Retype every record that follows, character for character.

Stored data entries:
___
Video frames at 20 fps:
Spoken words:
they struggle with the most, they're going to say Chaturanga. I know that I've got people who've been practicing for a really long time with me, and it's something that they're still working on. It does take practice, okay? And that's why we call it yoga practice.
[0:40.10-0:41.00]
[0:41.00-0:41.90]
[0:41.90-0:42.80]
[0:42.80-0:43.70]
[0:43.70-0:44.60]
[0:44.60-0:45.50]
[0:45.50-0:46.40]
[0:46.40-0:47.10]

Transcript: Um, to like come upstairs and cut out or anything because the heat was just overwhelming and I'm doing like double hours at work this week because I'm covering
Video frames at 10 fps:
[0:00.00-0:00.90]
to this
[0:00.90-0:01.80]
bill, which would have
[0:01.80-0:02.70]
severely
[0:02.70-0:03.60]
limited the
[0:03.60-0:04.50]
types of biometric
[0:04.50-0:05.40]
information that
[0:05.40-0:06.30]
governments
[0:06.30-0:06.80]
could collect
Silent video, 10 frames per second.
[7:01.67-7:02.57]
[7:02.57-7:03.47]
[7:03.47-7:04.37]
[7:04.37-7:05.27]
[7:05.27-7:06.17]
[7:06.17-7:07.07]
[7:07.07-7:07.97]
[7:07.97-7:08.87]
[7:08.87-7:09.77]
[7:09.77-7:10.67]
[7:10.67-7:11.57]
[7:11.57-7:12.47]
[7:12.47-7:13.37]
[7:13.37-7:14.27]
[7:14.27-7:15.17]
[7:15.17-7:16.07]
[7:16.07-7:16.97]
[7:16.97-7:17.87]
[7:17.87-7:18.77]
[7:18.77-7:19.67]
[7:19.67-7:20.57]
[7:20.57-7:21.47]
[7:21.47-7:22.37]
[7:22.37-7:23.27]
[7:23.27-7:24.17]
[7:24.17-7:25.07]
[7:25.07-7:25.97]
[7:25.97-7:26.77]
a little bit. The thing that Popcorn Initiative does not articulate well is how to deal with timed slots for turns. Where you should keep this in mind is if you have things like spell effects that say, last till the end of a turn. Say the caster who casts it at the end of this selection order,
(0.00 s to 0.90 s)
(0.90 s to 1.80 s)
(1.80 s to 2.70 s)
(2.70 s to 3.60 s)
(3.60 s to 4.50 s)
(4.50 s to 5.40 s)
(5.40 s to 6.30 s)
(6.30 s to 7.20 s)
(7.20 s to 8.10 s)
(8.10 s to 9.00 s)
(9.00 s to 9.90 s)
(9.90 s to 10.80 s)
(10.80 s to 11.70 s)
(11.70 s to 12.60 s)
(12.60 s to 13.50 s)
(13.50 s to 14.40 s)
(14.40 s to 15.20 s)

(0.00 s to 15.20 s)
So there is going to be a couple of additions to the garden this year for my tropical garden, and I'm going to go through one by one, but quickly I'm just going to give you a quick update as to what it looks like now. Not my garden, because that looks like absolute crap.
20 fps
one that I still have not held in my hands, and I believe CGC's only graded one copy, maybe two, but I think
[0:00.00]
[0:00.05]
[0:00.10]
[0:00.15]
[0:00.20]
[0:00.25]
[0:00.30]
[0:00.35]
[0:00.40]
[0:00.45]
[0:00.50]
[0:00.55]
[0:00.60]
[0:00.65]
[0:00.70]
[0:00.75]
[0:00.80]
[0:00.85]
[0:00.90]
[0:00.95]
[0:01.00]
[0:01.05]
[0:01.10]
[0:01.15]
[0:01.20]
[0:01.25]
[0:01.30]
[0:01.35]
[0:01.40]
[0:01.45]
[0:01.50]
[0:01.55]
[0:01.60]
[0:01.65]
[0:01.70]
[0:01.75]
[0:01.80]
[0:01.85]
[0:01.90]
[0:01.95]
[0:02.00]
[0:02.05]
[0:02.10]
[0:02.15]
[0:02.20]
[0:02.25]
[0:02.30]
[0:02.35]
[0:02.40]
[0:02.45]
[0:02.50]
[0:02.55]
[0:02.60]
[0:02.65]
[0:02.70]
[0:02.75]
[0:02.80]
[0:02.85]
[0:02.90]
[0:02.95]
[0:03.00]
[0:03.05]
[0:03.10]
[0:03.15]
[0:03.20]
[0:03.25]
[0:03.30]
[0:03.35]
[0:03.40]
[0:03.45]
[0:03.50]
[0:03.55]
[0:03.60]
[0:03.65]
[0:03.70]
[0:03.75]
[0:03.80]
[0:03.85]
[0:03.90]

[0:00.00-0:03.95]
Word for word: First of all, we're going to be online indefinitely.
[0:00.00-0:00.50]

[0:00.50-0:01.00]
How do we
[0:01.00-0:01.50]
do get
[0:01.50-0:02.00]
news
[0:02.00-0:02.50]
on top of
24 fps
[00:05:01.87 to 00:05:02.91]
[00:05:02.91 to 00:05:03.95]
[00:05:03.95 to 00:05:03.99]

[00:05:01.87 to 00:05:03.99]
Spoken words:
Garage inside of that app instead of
___
▸ RESULT FOR THIS TASK:
Video frames at 20 fps:
Spoken words:
they struggle with the most, they're going to say Chaturanga. I know that I've got people who've been practicing for a really long time with me, and it's something that they're still working on. It does take practice, okay? And that's why we call it yoga practice.
[0:40.10-0:41.00]
[0:41.00-0:41.90]
[0:41.90-0:42.80]
[0:42.80-0:43.70]
[0:43.70-0:44.60]
[0:44.60-0:45.50]
[0:45.50-0:46.40]
[0:46.40-0:47.10]

Transcript: Um, to like come upstairs and cut out or anything because the heat was just overwhelming and I'm doing like double hours at work this week because I'm covering
Video frames at 10 fps:
[0:00.00-0:00.90]
to this
[0:00.90-0:01.80]
bill, which would have
[0:01.80-0:02.70]
severely
[0:02.70-0:03.60]
limited the
[0:03.60-0:04.50]
types of biometric
[0:04.50-0:05.40]
information that
[0:05.40-0:06.30]
governments
[0:06.30-0:06.80]
could collect
Silent video, 10 frames per second.
[7:01.67-7:02.57]
[7:02.57-7:03.47]
[7:03.47-7:04.37]
[7:04.37-7:05.27]
[7:05.27-7:06.17]
[7:06.17-7:07.07]
[7:07.07-7:07.97]
[7:07.97-7:08.87]
[7:08.87-7:09.77]
[7:09.77-7:10.67]
[7:10.67-7:11.57]
[7:11.57-7:12.47]
[7:12.47-7:13.37]
[7:13.37-7:14.27]
[7:14.27-7:15.17]
[7:15.17-7:16.07]
[7:16.07-7:16.97]
[7:16.97-7:17.87]
[7:17.87-7:18.77]
[7:18.77-7:19.67]
[7:19.67-7:20.57]
[7:20.57-7:21.47]
[7:21.47-7:22.37]
[7:22.37-7:23.27]
[7:23.27-7:24.17]
[7:24.17-7:25.07]
[7:25.07-7:25.97]
[7:25.97-7:26.77]
a little bit. The thing that Popcorn Initiative does not articulate well is how to deal with timed slots for turns. Where you should keep this in mind is if you have things like spell effects that say, last till the end of a turn. Say the caster who casts it at the end of this selection order,
(0.00 s to 0.90 s)
(0.90 s to 1.80 s)
(1.80 s to 2.70 s)
(2.70 s to 3.60 s)
(3.60 s to 4.50 s)
(4.50 s to 5.40 s)
(5.40 s to 6.30 s)
(6.30 s to 7.20 s)
(7.20 s to 8.10 s)
(8.10 s to 9.00 s)
(9.00 s to 9.90 s)
(9.90 s to 10.80 s)
(10.80 s to 11.70 s)
(11.70 s to 12.60 s)
(12.60 s to 13.50 s)
(13.50 s to 14.40 s)
(14.40 s to 15.20 s)

(0.00 s to 15.20 s)
So there is going to be a couple of additions to the garden this year for my tropical garden, and I'm going to go through one by one, but quickly I'm just going to give you a quick update as to what it looks like now. Not my garden, because that looks like absolute crap.
20 fps
one that I still have not held in my hands, and I believe CGC's only graded one copy, maybe two, but I think
[0:00.00]
[0:00.05]
[0:00.10]
[0:00.15]
[0:00.20]
[0:00.25]
[0:00.30]
[0:00.35]
[0:00.40]
[0:00.45]
[0:00.50]
[0:00.55]
[0:00.60]
[0:00.65]
[0:00.70]
[0:00.75]
[0:00.80]
[0:00.85]
[0:00.90]
[0:00.95]
[0:01.00]
[0:01.05]
[0:01.10]
[0:01.15]
[0:01.20]
[0:01.25]
[0:01.30]
[0:01.35]
[0:01.40]
[0:01.45]
[0:01.50]
[0:01.55]
[0:01.60]
[0:01.65]
[0:01.70]
[0:01.75]
[0:01.80]
[0:01.85]
[0:01.90]
[0:01.95]
[0:02.00]
[0:02.05]
[0:02.10]
[0:02.15]
[0:02.20]
[0:02.25]
[0:02.30]
[0:02.35]
[0:02.40]
[0:02.45]
[0:02.50]
[0:02.55]
[0:02.60]
[0:02.65]
[0:02.70]
[0:02.75]
[0:02.80]
[0:02.85]
[0:02.90]
[0:02.95]
[0:03.00]
[0:03.05]
[0:03.10]
[0:03.15]
[0:03.20]
[0:03.25]
[0:03.30]
[0:03.35]
[0:03.40]
[0:03.45]
[0:03.50]
[0:03.55]
[0:03.60]
[0:03.65]
[0:03.70]
[0:03.75]
[0:03.80]
[0:03.85]
[0:03.90]

[0:00.00-0:03.95]
Word for word: First of all, we're going to be online indefinitely.
[0:00.00-0:00.50]

[0:00.50-0:01.00]
How do we
[0:01.00-0:01.50]
do get
[0:01.50-0:02.00]
news
[0:02.00-0:02.50]
on top of
24 fps
[00:05:01.87 to 00:05:02.91]
[00:05:02.91 to 00:05:03.95]
[00:05:03.95 to 00:05:03.99]

[00:05:01.87 to 00:05:03.99]
Spoken words:
Garage inside of that app instead of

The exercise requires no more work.